Interestingly, we also found that 10 mM of L-serine significantly blocked the glycolysis of PmCQ2-infected macrophages without changing the level of oxidative phosphorylation. M1 macrophages are highly dependent on glycolysis because of their high energy demands and drastic inflammatory reactions [6]. Inhibiting glycolysis in activated macrophages significantly restricts inflammatory reactions [6,37]. Thus, the underlying mechanism by which L-serine restricts the macrophage inflammation response may depend on the inhibition of glycolysis by suppressing the activity or expression of key glycolytic enzymes. However, the potential mechanisms that are possible still require further investigation.
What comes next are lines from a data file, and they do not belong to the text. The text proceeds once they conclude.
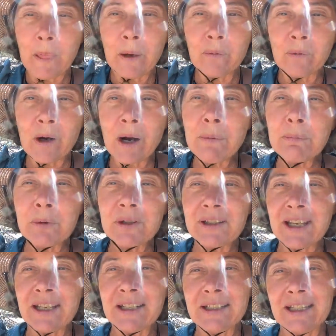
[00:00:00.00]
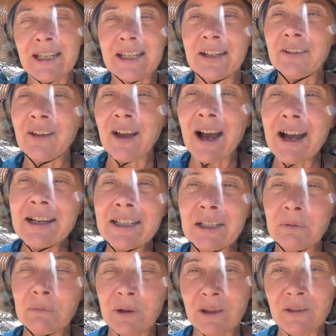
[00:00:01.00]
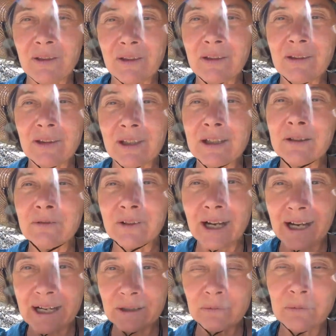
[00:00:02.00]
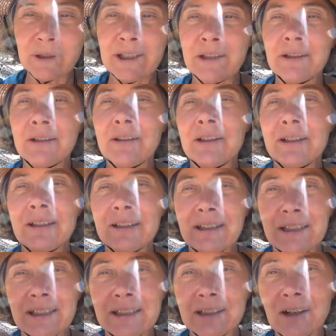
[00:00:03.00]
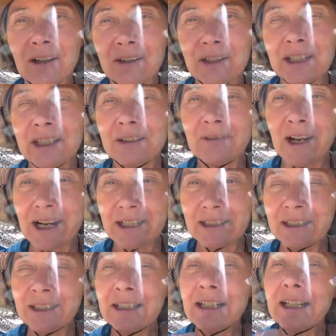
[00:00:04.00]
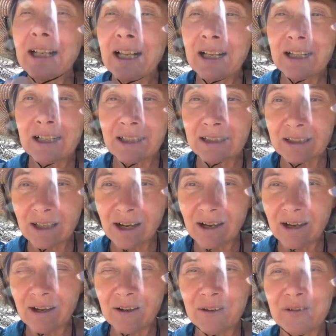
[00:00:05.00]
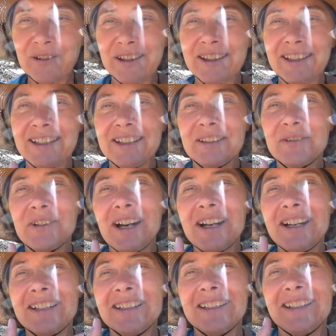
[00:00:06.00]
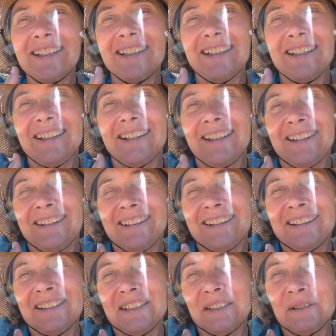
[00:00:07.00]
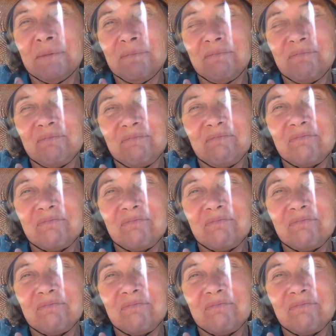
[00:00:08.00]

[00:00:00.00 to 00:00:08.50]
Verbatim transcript: representing and aligning with the divine will and the divine love and the divine um,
Additionally, the results of the transcriptome sequencing of macrophages revealed that many genes, such as the peroxisome proliferator activated receptor (PPAR), were significantly upregulated or downregulated after a 10 mM L-serine treatment. The PPAR is a ligand-dependent transcript that regulates glucose and lipid metabolism and is widely expressed in human and mouse macrophages to inhibit the expression of proinflammatory genes [38]. These findings suggest that 10 mM of L-serine strongly influences the metabolic and transcriptional reprogramming in macrophages. Similarly, there were great alterations in the levels of intracellular metabolites in 10 mM L-serine-treated M1 macrophages; however, how 10 mM of L-serine influences the levels of those metabolites and whether it reduces IL-1β and TNF-α production in M1 macrophages via these metabolite-mediated mechanisms still need a comprehensive investigation.
5. Conclusions
We demonstrated that L-serine supplementation can tailor the production of inflammatory cytokines (e.g., IL-1β and TNF-α) in PmCQ2-infected macrophages by blocking inflammasome activation (including NALP1, AIM2, NLRP3, NLRC4, and Caspase-1). Additionally, L-serine supplementation substantially reprograms macrophage transcription and metabolism according to the results of RNA-seq and metabonomics. A seahorse assay revealed that L-serine can reduce inflammatory responses via inhibition of the glycolysis process in macrophages. Thus, these findings provide new targets for modulating macrophage-dependent inflammation.
Supplementary Materials
The following supporting information can be downloaded at: https://www.mdpi.com/article/10.3390/vetsci12030254/s1, Figure S1: The effect of L-serine on the function of macrophage; Figure S2: The results of transcriptome analysis in L-serine/Control; Figure S3: The results of metabolome analysis in L-serine/Control; Table S1: Primers used in qRT-PCR analysis; Table S2: PmCQ2+Ser vs PmCQ2_KEGG_pathway. The original Western blots were published as Supplementary Materials.
Author Contributions
F.H., Z.L., Y.H., Y.Q. and P.X. performed the experiment; F.H. and Y.Q. performed the molecular analyses; F.H., Z.L. and G.Z. wrote the paper; F.H., G.Z., N.L. and Y.P. edited the manuscripts. All authors have read and agreed to the published version of the manuscript.
Funding
This work was supported by the earmarked fund of the Science and Technology Research project of the Chongqing Education Commission (KJQN202400207), Fundamental Research Funds for the Central Universities (SWU-KQ22068), the National Natural Science Foundation of China (32302876), and the China Agriculture Research System (Beef/Yak Cattle, CARS-37).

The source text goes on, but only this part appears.